> _Directions_:
Write the listing below out again word for word, without a single picture.

__________

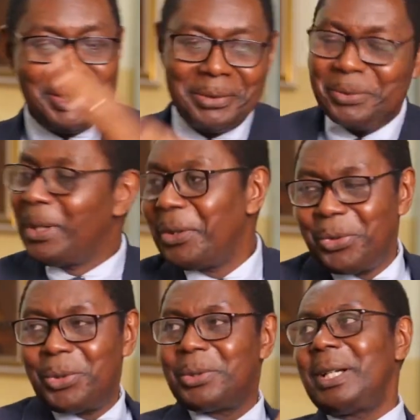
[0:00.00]
then you are
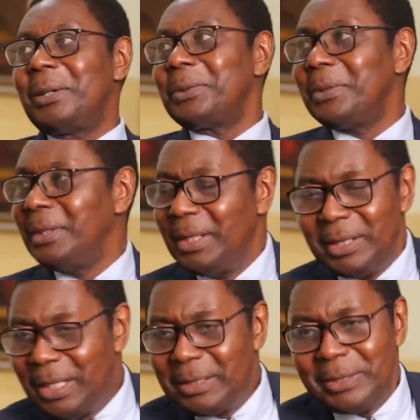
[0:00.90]
thrown out.
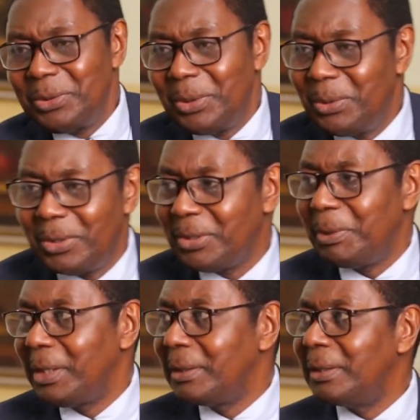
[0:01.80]
Sure. That is not God's
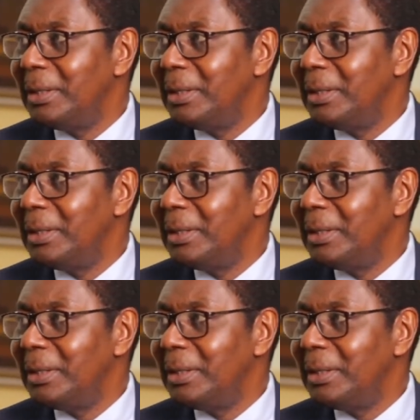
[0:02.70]
plan.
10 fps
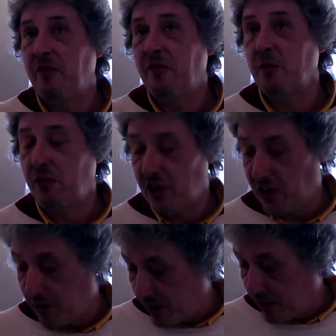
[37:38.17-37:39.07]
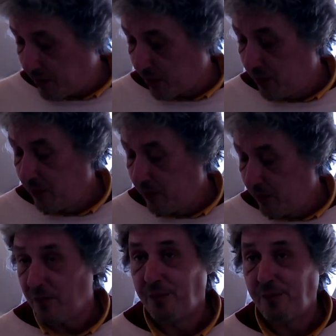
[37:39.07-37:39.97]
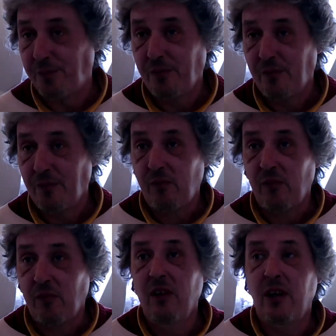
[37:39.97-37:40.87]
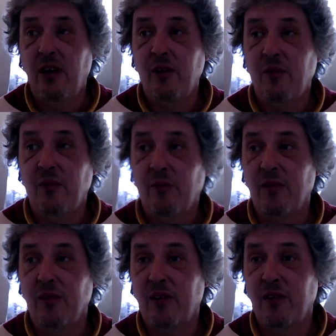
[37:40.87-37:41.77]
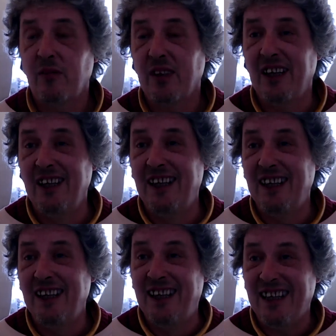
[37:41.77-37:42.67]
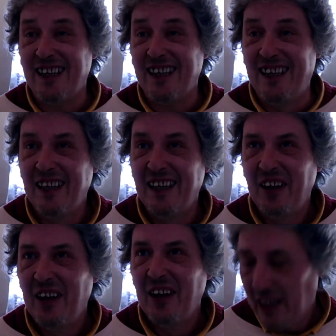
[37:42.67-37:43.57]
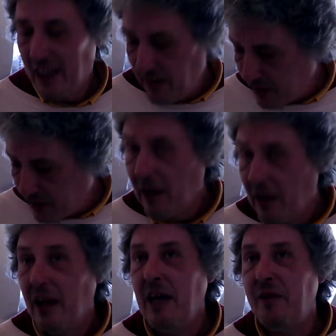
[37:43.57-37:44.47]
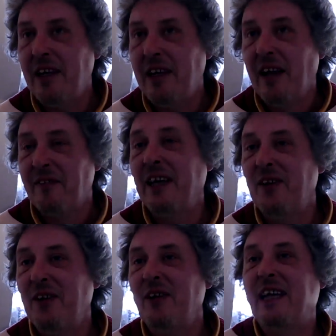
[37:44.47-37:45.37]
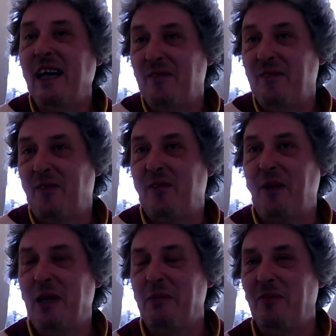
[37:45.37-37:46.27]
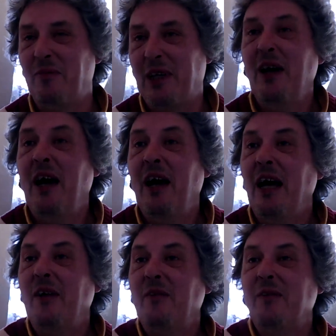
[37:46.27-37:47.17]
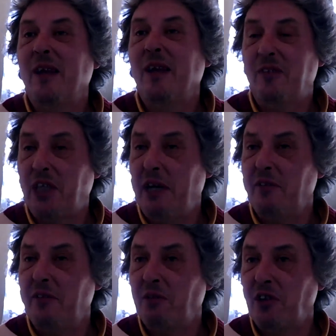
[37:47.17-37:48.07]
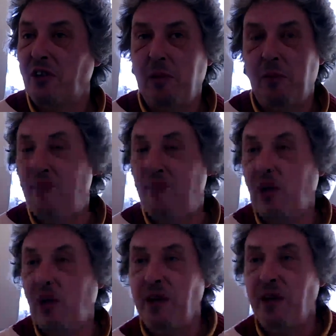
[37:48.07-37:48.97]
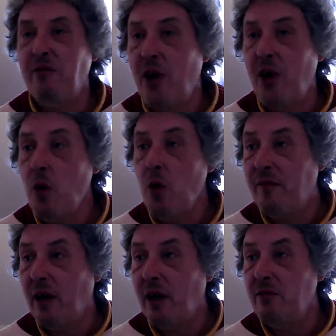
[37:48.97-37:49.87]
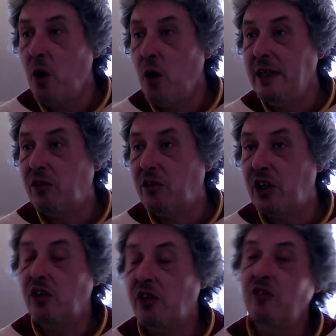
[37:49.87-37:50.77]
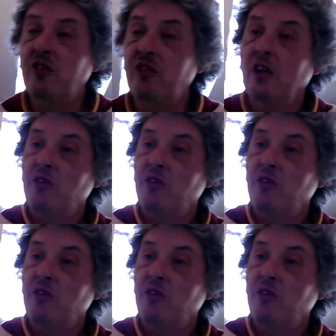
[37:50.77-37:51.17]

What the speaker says: You know, if you can't, thank you again for thumbing up my video. Share it with some Christian people. If you don't know it, if you don't know any Christians, just go and find some and share it with them.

__________

> _Completed exercise_:
[0:00.00]
then you are
[0:00.90]
thrown out.
[0:01.80]
Sure. That is not God's
[0:02.70]
plan.
10 fps
[37:38.17-37:39.07]
[37:39.07-37:39.97]
[37:39.97-37:40.87]
[37:40.87-37:41.77]
[37:41.77-37:42.67]
[37:42.67-37:43.57]
[37:43.57-37:44.47]
[37:44.47-37:45.37]
[37:45.37-37:46.27]
[37:46.27-37:47.17]
[37:47.17-37:48.07]
[37:48.07-37:48.97]
[37:48.97-37:49.87]
[37:49.87-37:50.77]
[37:50.77-37:51.17]

What the speaker says: You know, if you can't, thank you again for thumbing up my video. Share it with some Christian people. If you don't know it, if you don't know any Christians, just go and find some and share it with them.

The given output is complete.